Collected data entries
- - - -
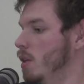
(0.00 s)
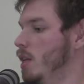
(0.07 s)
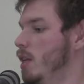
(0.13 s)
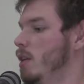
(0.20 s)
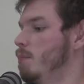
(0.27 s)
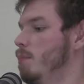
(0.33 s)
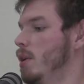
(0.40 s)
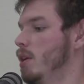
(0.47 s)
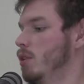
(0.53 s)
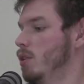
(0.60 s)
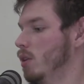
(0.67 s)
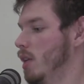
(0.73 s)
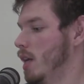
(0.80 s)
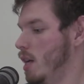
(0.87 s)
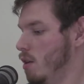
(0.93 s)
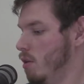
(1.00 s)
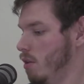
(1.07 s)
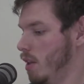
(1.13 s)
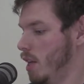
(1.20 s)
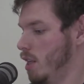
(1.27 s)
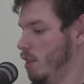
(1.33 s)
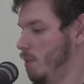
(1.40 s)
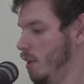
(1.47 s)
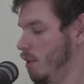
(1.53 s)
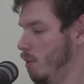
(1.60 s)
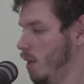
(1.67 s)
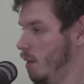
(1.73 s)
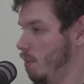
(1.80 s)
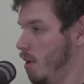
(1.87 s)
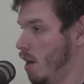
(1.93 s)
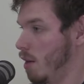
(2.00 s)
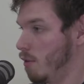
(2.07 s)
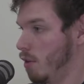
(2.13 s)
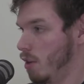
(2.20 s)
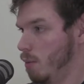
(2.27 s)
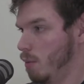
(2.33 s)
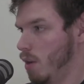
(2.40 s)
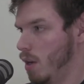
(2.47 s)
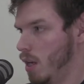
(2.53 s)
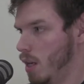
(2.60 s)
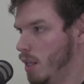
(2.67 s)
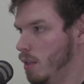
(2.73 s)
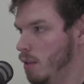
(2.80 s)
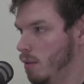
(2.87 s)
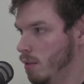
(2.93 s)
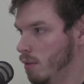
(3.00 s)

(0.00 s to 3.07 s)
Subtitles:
The mental health aspect of being part of a community.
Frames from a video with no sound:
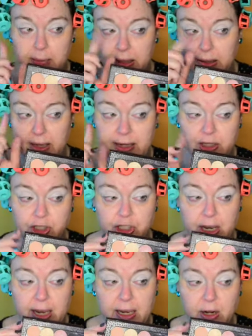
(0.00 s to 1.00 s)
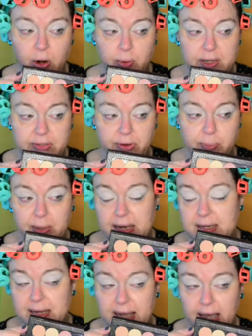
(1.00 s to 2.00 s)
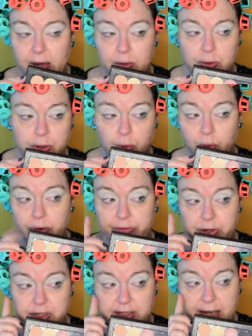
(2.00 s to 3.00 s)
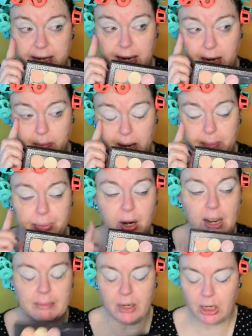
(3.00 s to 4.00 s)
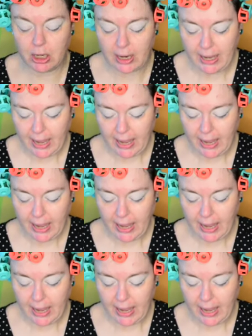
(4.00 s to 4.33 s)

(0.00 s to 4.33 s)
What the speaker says: a light shade always for blending out or for setting my primer,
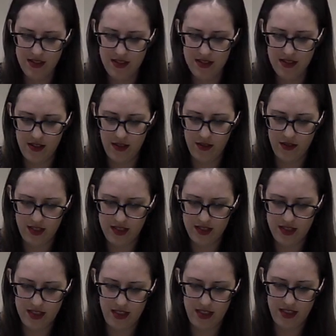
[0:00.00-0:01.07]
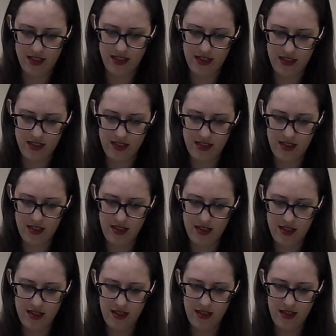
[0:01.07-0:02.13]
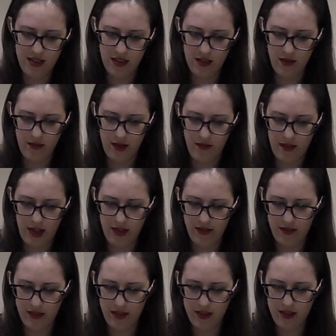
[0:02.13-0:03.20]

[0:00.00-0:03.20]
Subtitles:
So let's see. I might have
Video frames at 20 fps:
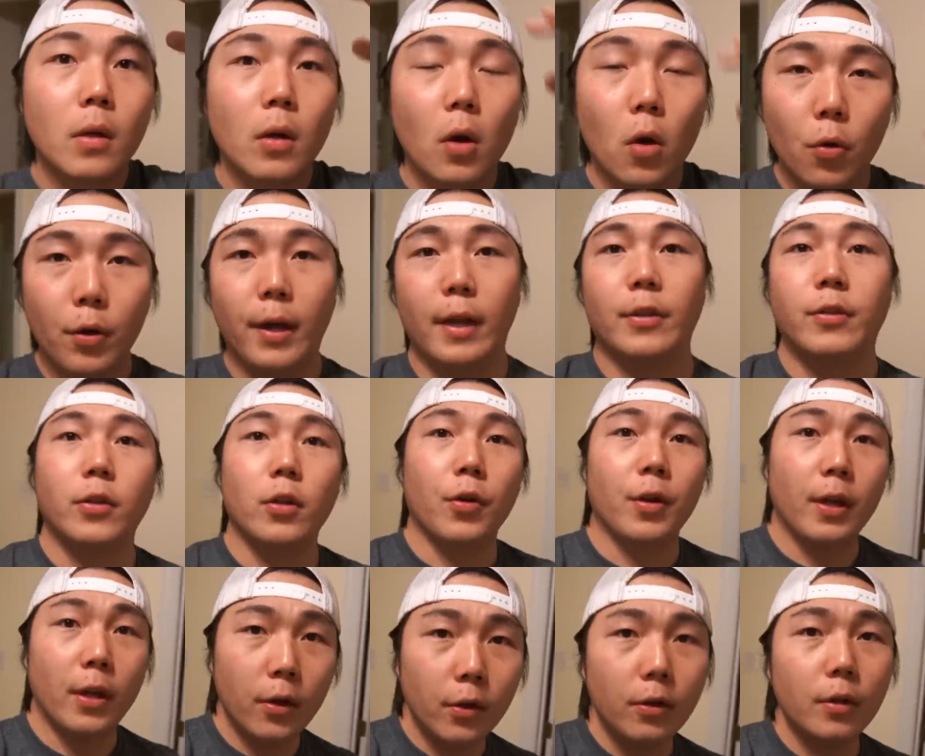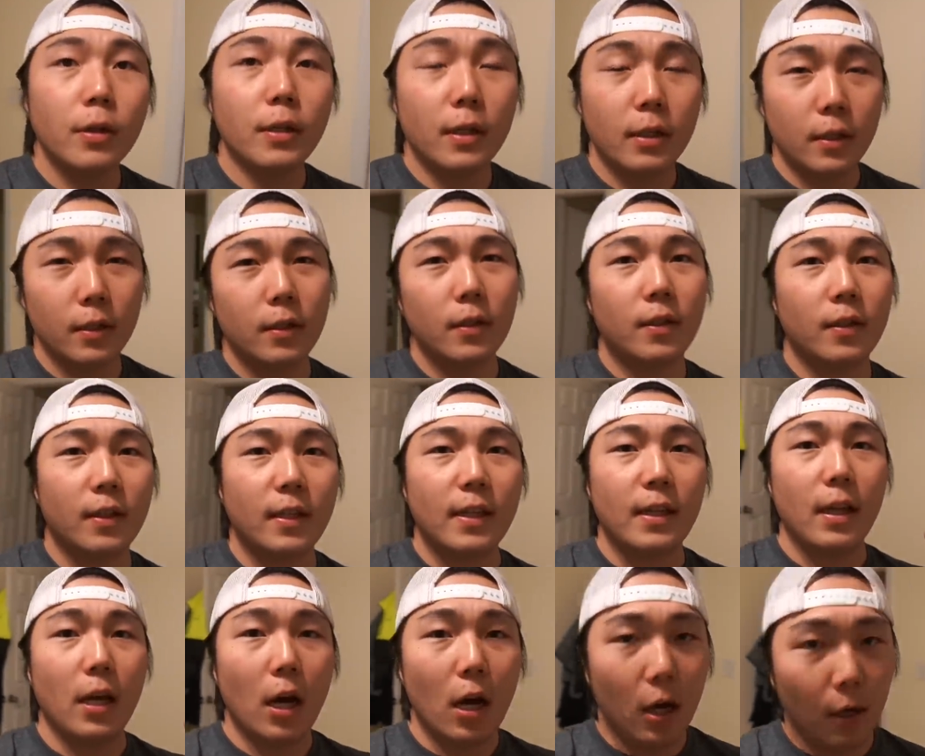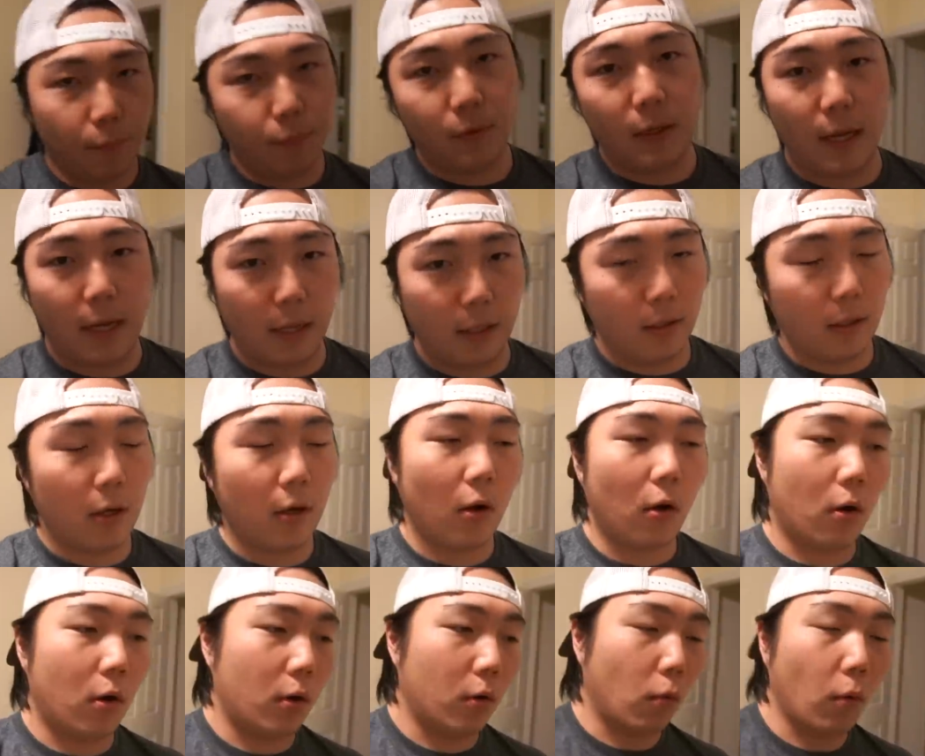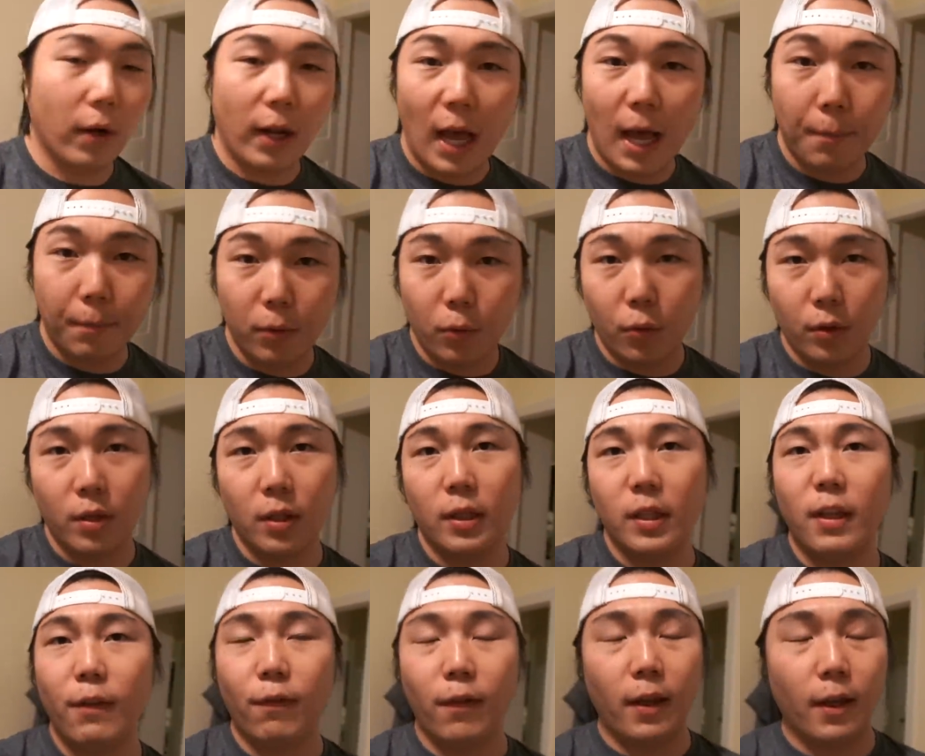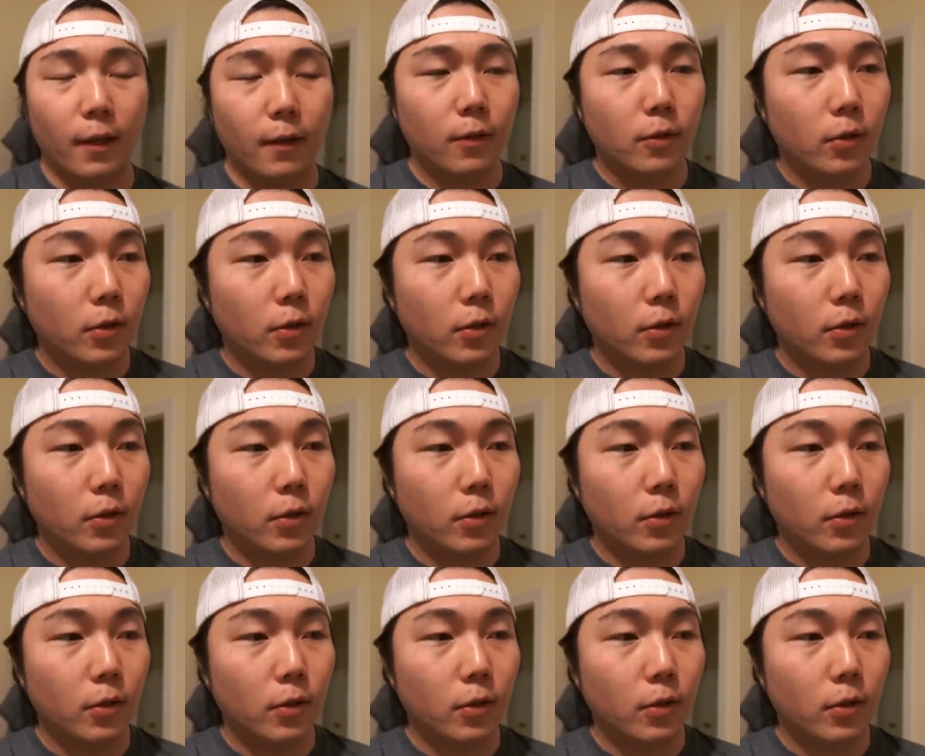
Okay, so here is the update on what happened with the lift kit.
- - - -
### Activity
Write out the data word for word, with every picture dropped.

### Exercise result
(0.00 s)
(0.07 s)
(0.13 s)
(0.20 s)
(0.27 s)
(0.33 s)
(0.40 s)
(0.47 s)
(0.53 s)
(0.60 s)
(0.67 s)
(0.73 s)
(0.80 s)
(0.87 s)
(0.93 s)
(1.00 s)
(1.07 s)
(1.13 s)
(1.20 s)
(1.27 s)
(1.33 s)
(1.40 s)
(1.47 s)
(1.53 s)
(1.60 s)
(1.67 s)
(1.73 s)
(1.80 s)
(1.87 s)
(1.93 s)
(2.00 s)
(2.07 s)
(2.13 s)
(2.20 s)
(2.27 s)
(2.33 s)
(2.40 s)
(2.47 s)
(2.53 s)
(2.60 s)
(2.67 s)
(2.73 s)
(2.80 s)
(2.87 s)
(2.93 s)
(3.00 s)

(0.00 s to 3.07 s)
Subtitles:
The mental health aspect of being part of a community.
Frames from a video with no sound:
(0.00 s to 1.00 s)
(1.00 s to 2.00 s)
(2.00 s to 3.00 s)
(3.00 s to 4.00 s)
(4.00 s to 4.33 s)

(0.00 s to 4.33 s)
What the speaker says: a light shade always for blending out or for setting my primer,
[0:00.00-0:01.07]
[0:01.07-0:02.13]
[0:02.13-0:03.20]

[0:00.00-0:03.20]
Subtitles:
So let's see. I might have
Video frames at 20 fps:
Okay, so here is the update on what happened with the lift kit.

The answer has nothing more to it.